= Goal of the exercise =
Would you repeat the whole listing exactly, pictures excluded?

= Source information =
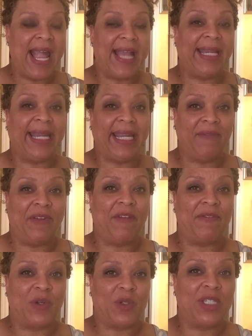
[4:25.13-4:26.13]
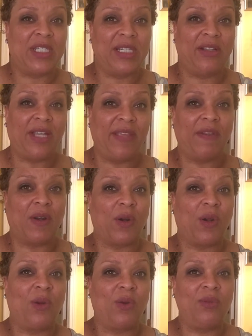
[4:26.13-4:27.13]
And even if they're still in
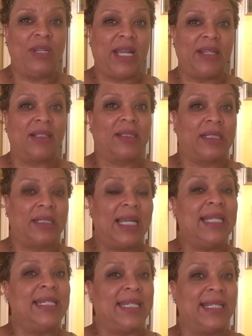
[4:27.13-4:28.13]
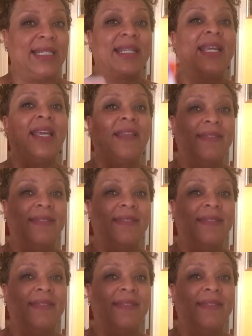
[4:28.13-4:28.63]
their own nice little undies,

= Finished exercise =
[4:25.13-4:26.13]
[4:26.13-4:27.13]
And even if they're still in
[4:27.13-4:28.13]
[4:28.13-4:28.63]
their own nice little undies,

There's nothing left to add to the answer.